Enquanto caminhamos tento explicar ao Pipo sobre a importância de tratar bem as fêmeas. Nada de agressividade, de violência verbal nem psicológica. Muito menos ameaças, rosnados ou latidos. Nem de jogar sua irritação em cima delas. Mas às vezes, Pipo parece mudo, cego e surdo. Só enxerga a si mesmo.
Apesar de seu desejo de se relacionar com as fêmeas, Pipo tem estabelecido contatos tóxicos fazendo com que as cachorras fujam dele. Se eu fosse uma fêmea de quatro patas, também fugiria.
Tenho dito para o Pipo que, se existisse Lei Maria da Penha canina, ele seria enquadrado e eu não pagaria advogado de defesa. Mas parece que ele ainda não entendeu do que se trata. Ou acredita que sairá impune, como ocorre com muitos homens de Norte a Sul do Brasil.
Pipo tampouco respeita as cachorras mais velhas. Outro dia encontramos a Lili, uma simpática Yorkshire de 15 anos. Ela teria em torno de 105 anos, se fosse humana. Lili abanou o rabinho e estava pronta para brincar. Pipo abanou o rabo, mas ele não quis conversa. Era só o que faltava. Pipo preconceituoso, cometendo etarismo. Logo ele que tem 09 anos. Ou seja, 63 anos, na correspondência com a idade humana.
Até pensei que Pipo pudesse preferir relações com cachorros machos. Mero engano. Ele é territorialista e gosta de pensar que é um macho alfa, apesar de seu 1,8 quilos.
Se ele encontra cachorros machos pela frente, não importa o tamanho, já começa a rosnar e latir. E aí volto rapidamente a conversar com ele. Na rua mesmo.

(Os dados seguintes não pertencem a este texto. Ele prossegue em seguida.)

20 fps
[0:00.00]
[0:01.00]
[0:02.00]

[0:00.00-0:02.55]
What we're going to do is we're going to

Pipo não se importa se o cachorro que está se aproximando é um Pastor Alemão ou um Pitbull. Ontem mesmo encontramos dois machos levados na coleira por uma pessoa. Tento mostrar ao Pipo que há uma diferença entre a intenção de proteger a humana que está ao seu lado e colocar a sua vida canina em risco. Pipo segue latindo e eu saio depressa da rota dos cachorros grandes. Vá saber…

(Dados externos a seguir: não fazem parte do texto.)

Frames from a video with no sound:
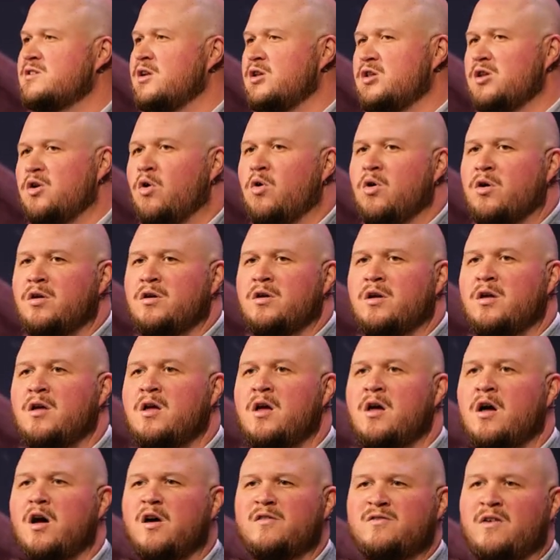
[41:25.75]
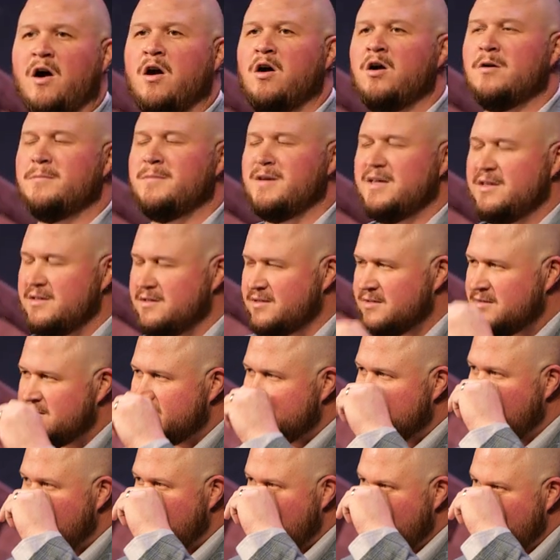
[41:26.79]
the Lord of
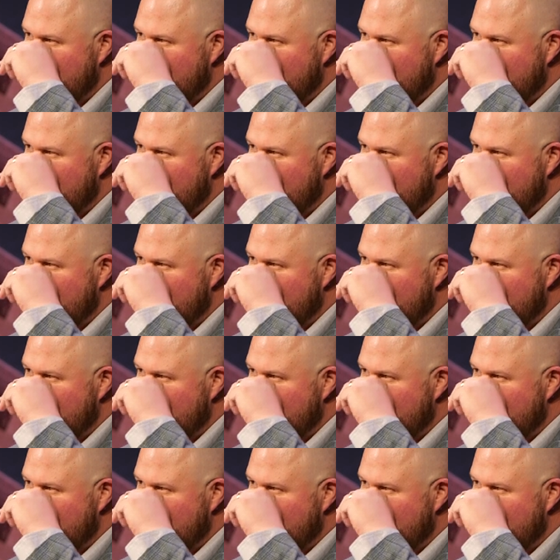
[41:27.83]
armies,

Converso com Pipo dentro de casa também. Principalmente em relação à comida. Nessas ocasiões, ele realmente acredita que pode comer como um Pastor Belga, apesar do seu tamanho. Não dá, mas ele faz todo tipo de chantagem possível para ganhar um pouco mais de comida além da ração diária.
Como os seres humanos, Pipo também tem qualidades.
É um cão carinhoso. Em geral gosta de ficar junto comigo quando atendo pacientes on line. Como sabe que a sessão de 50 minutos consiste em uma escuta atenta e especializada, fica quieto no colo. É a sua versão Cãoterapeuta que as/os pacientes adoram.
Além disso, Pipo é um cão de guarda. Escuta quando estaciono o carro embaixo do prédio e já começa a latir. E late para todas as pessoas que passam no corredor. Eu tento agradecer pela sua preocupação e cuidado, mas no fundo, bem no fundo, às vezes tenho vontade de atirá-lo pela janela.
Depois lembro estamos juntos há sete anos e não existem relações perfeitas. De nenhum nível, humanas ou caninas.
Pipo chegou aqui em casa com quase dois anos depois de sofrer maltratos por uns dois meses. Ele tremia e tinha medo quando tentei me aproximar pela primeira vez. Dei alguns dias para ele se acostumar comigo e aprender a confiar. Nem sempre é fácil, pois alguns vínculos são estabelecidos de forma violenta e dolorosa. E tem quem acredite que isso pode ser chamado de amor. Não é.
Confiança e cuidado são elementos básicos para estabelecer o vínculo afetivo, independente se os seres tem duas ou quatro patas.